これから家を購入したいと考えている人へのアドバイスも伺ってみました。

 

「わからないことがあればどんなことでも不動産会社の人に聞いてみるといいと思います」と、Eさん。実はこのマンションの名義を夫婦共有にせず、夫の名義にしたのは、Eさんが不動産会社の担当者に意見を求めた結果なのだそうです。

 

「当初は夫の収入だけで住宅ローンを借りられるのかどうか、不安だったんです。夫婦共有名義にしてマンションを買い、住宅ローンも夫婦それぞれの名義で借りるペアローンにするほうがいいのではと思い、不動産会社の人に聞いてみたんです。

 

そしたら、『ご購入を希望しているマンションなら、ご主人の収入だけで住宅ローンは借りられます』と言われて、すごく安心しました。
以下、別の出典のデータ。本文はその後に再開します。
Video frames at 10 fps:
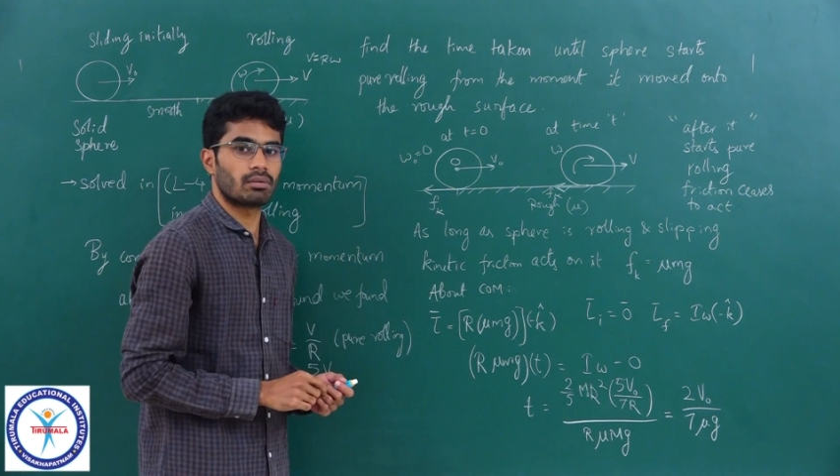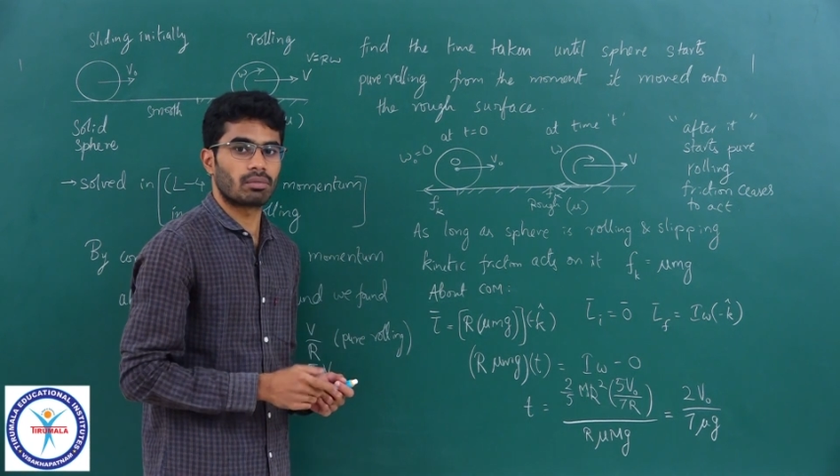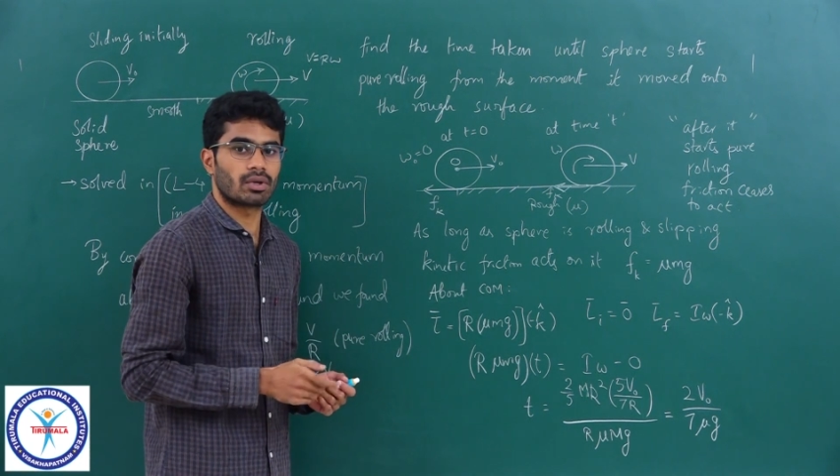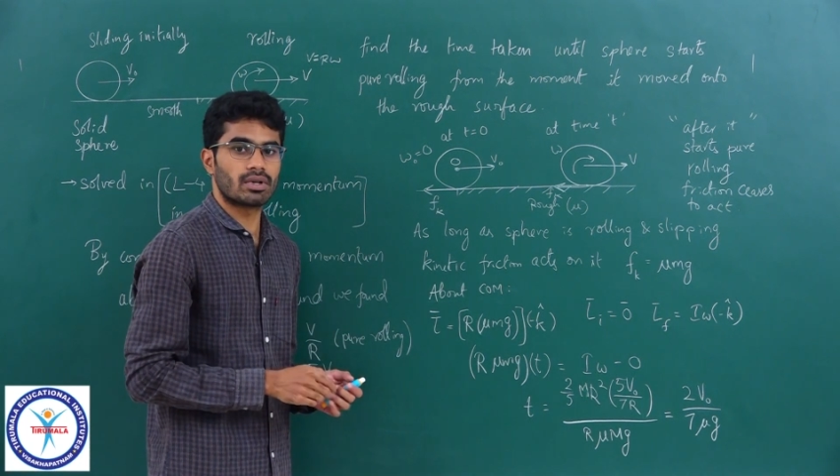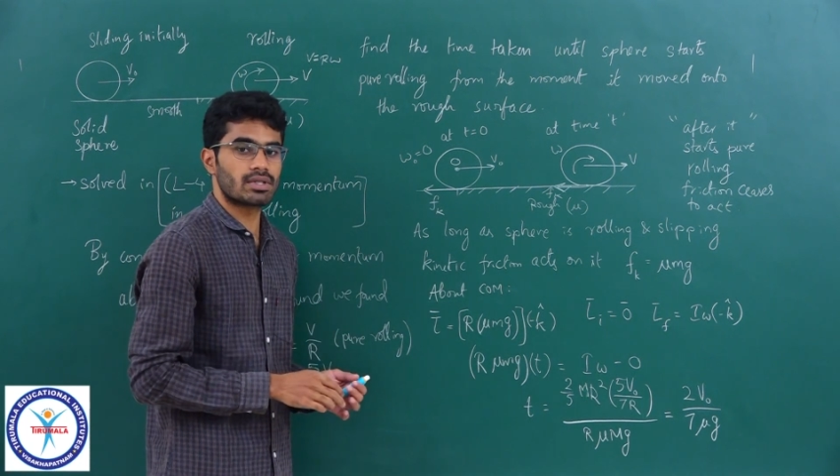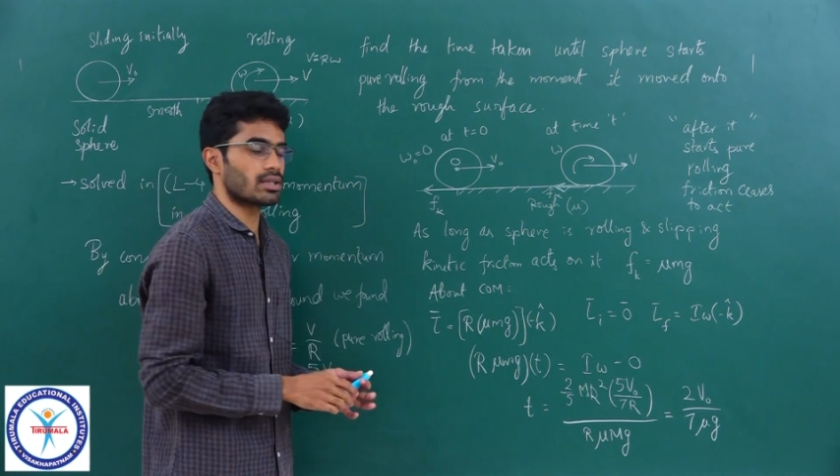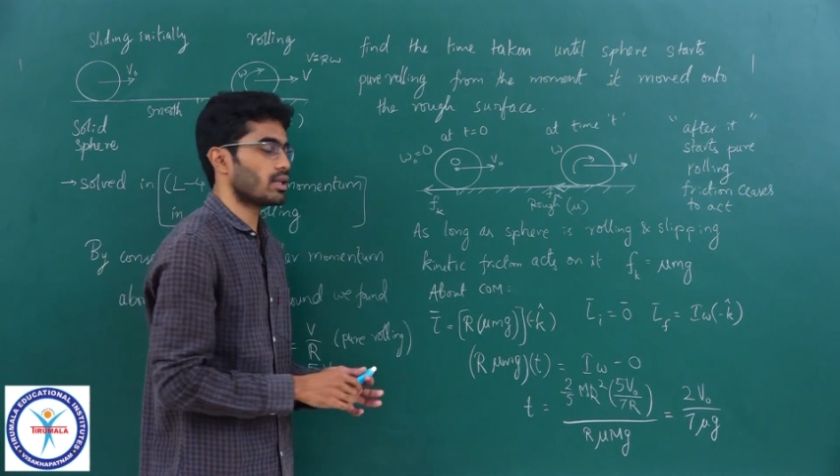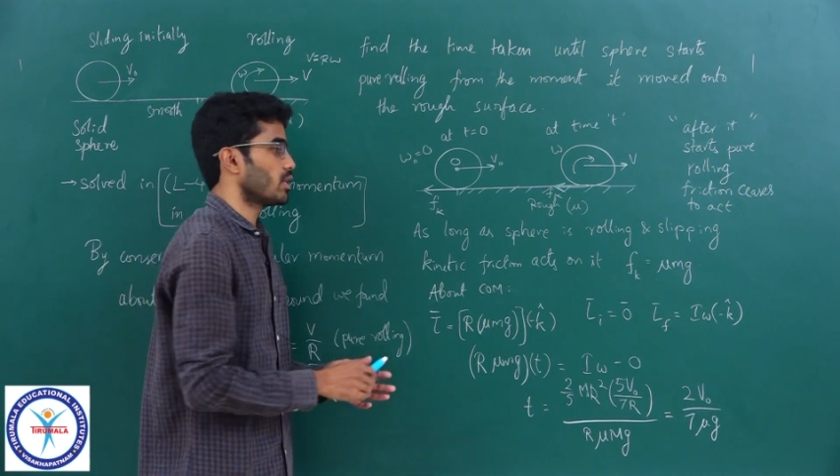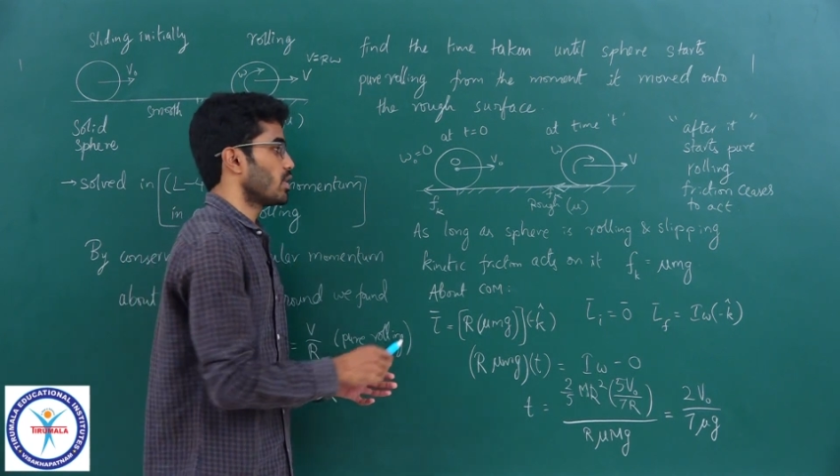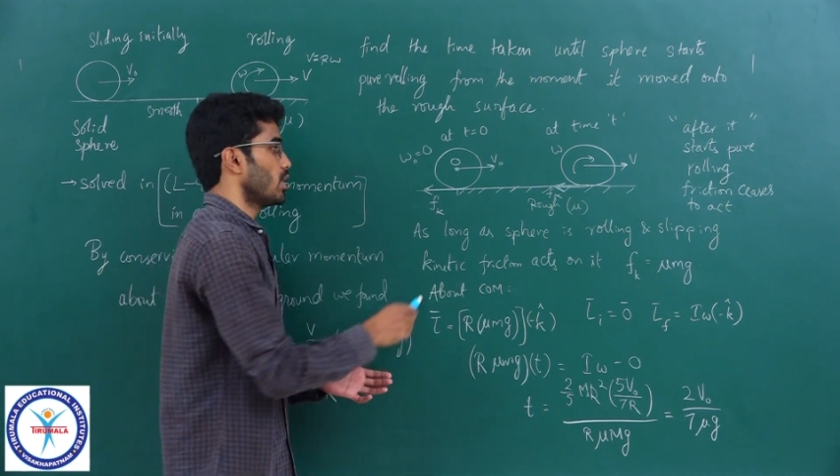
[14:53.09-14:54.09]
because
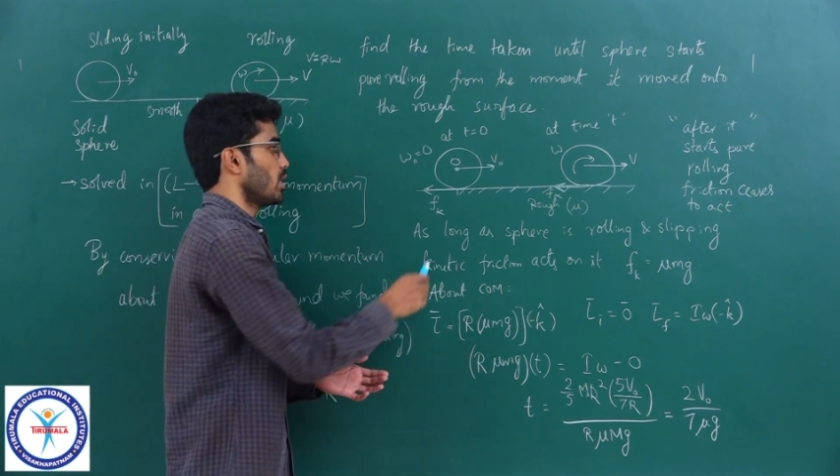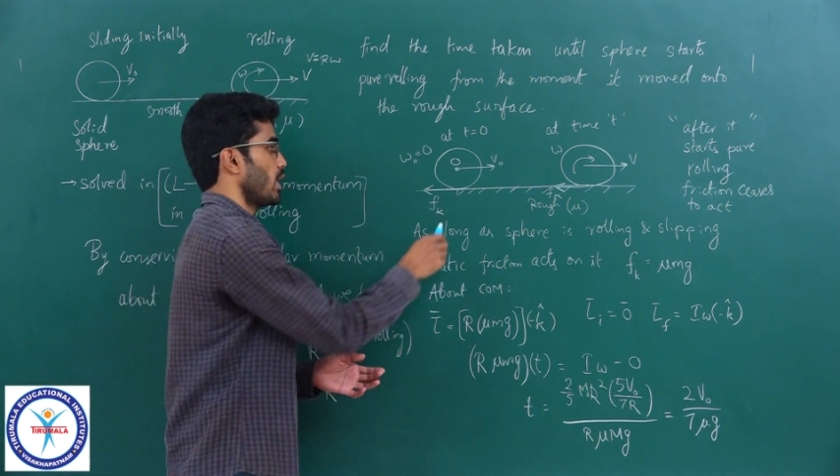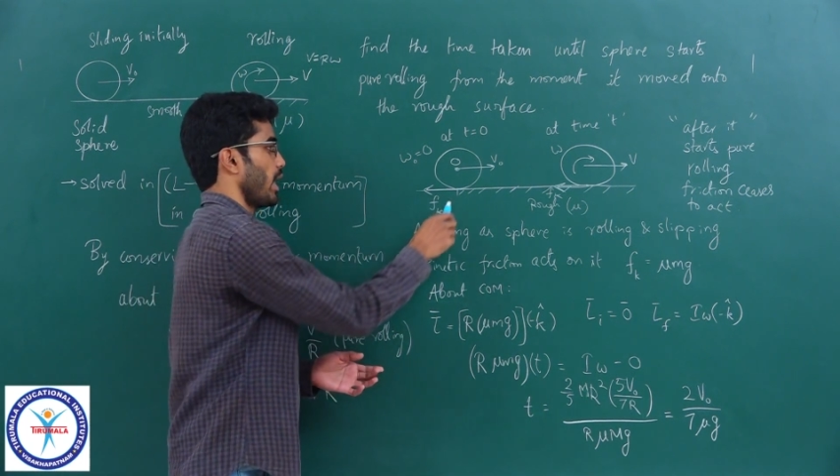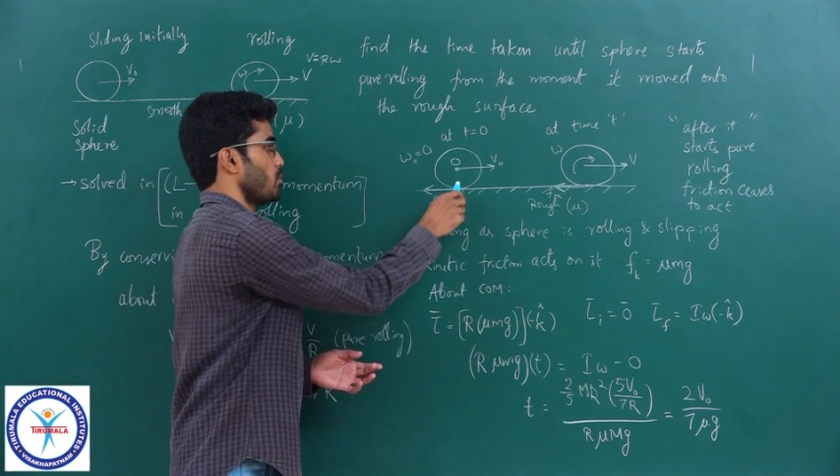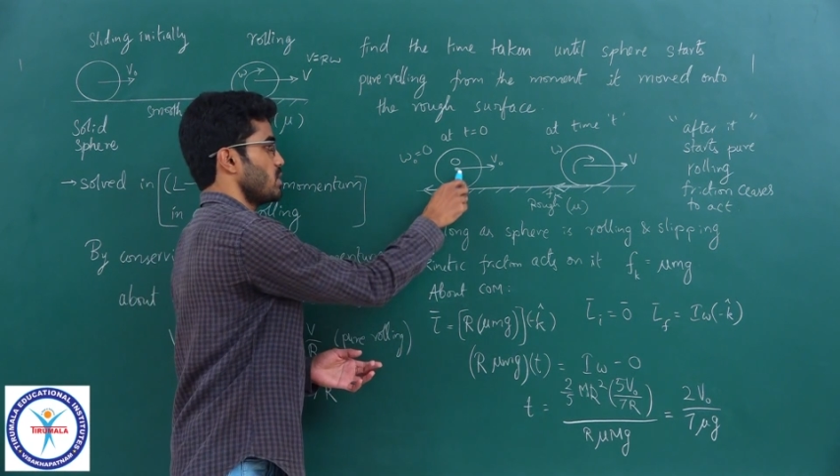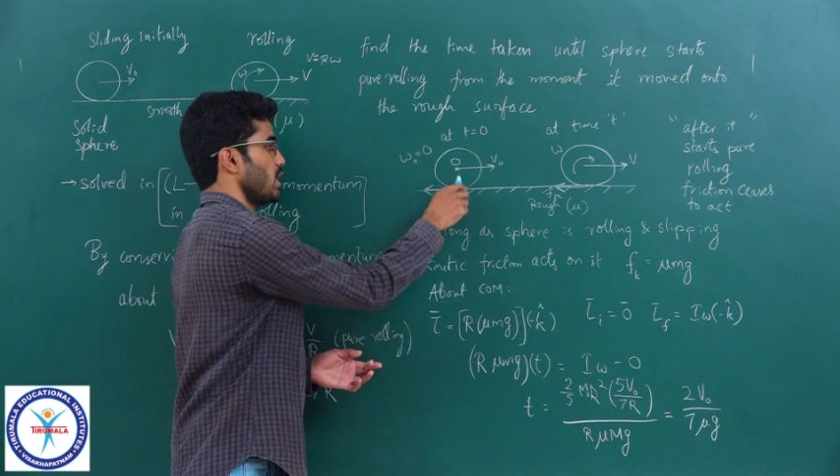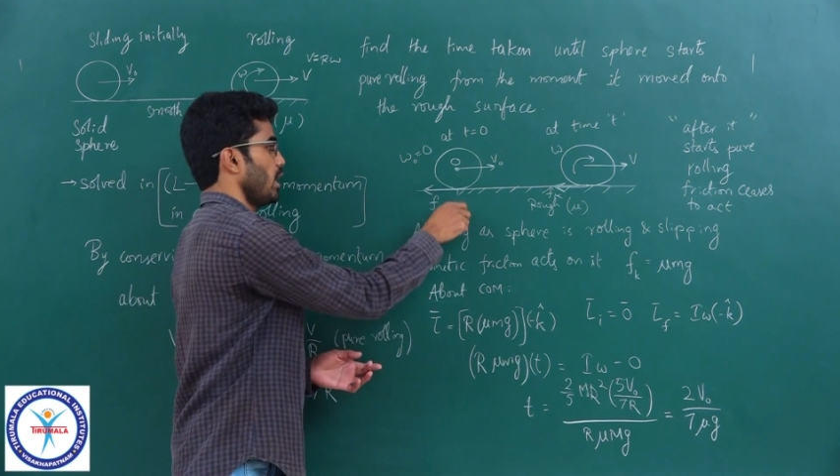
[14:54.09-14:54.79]
mg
また、夫の単独名義で住宅ローンを借りるケースでは、夫に万一のことがあっても団体信用生命保険でローンを完済できると、教わりました。

 

ところがペアローンを組んでしまうと、夫にもしものことがあった際、夫のローン残債は生命保険で完済されても、私が背負っているローンは払い続けないといけません。一家の大黒柱を失ったのに、私のローン負担が続いていくなんて、最悪ですよね。教えてもらえてよかったです。

 

住宅購入は人生の大きな買い物ですから、『こんなこと、質問するのは恥ずかしいかな?』なんて思わず、不動産会社の人に聞くべきです」

 

「保留地」の壁を超え、住宅ローン審査をクリアしたEさんらしく、力強く語ってくれました。